- _Exercise directions_: Each line below should be repeated exactly, but no picture should be carried over.

Dataset excerpts
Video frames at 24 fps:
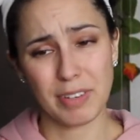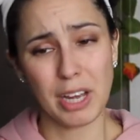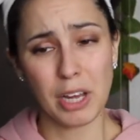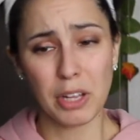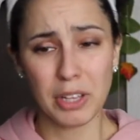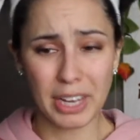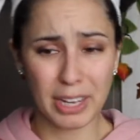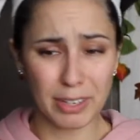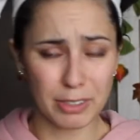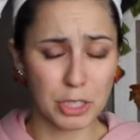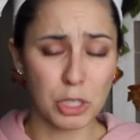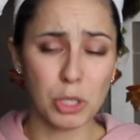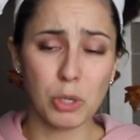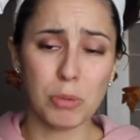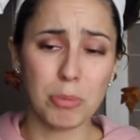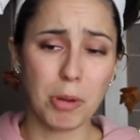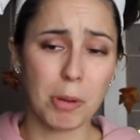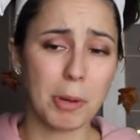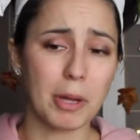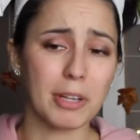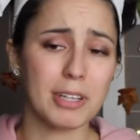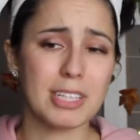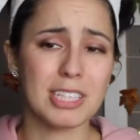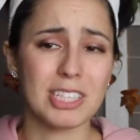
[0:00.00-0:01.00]
I only had two in
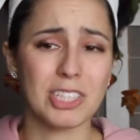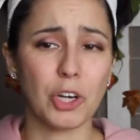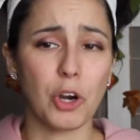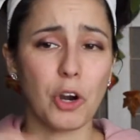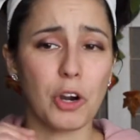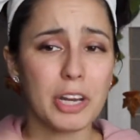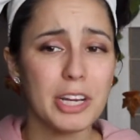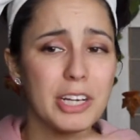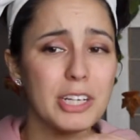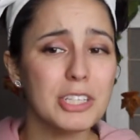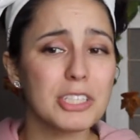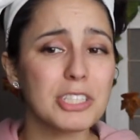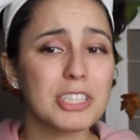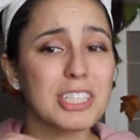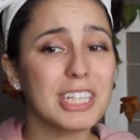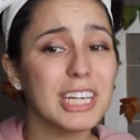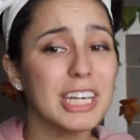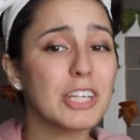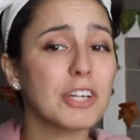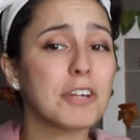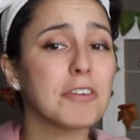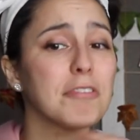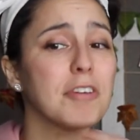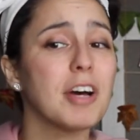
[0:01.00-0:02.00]
my mouth. It's starting to
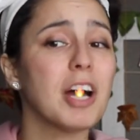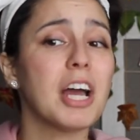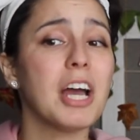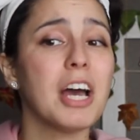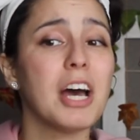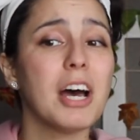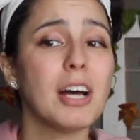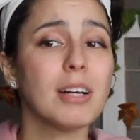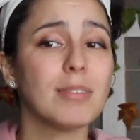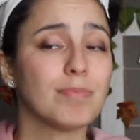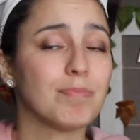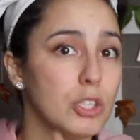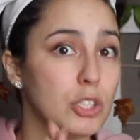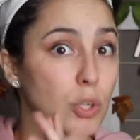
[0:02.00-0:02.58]
get on fire.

- _Output_:
Video frames at 24 fps:
[0:00.00-0:01.00]
I only had two in
[0:01.00-0:02.00]
my mouth. It's starting to
[0:02.00-0:02.58]
get on fire.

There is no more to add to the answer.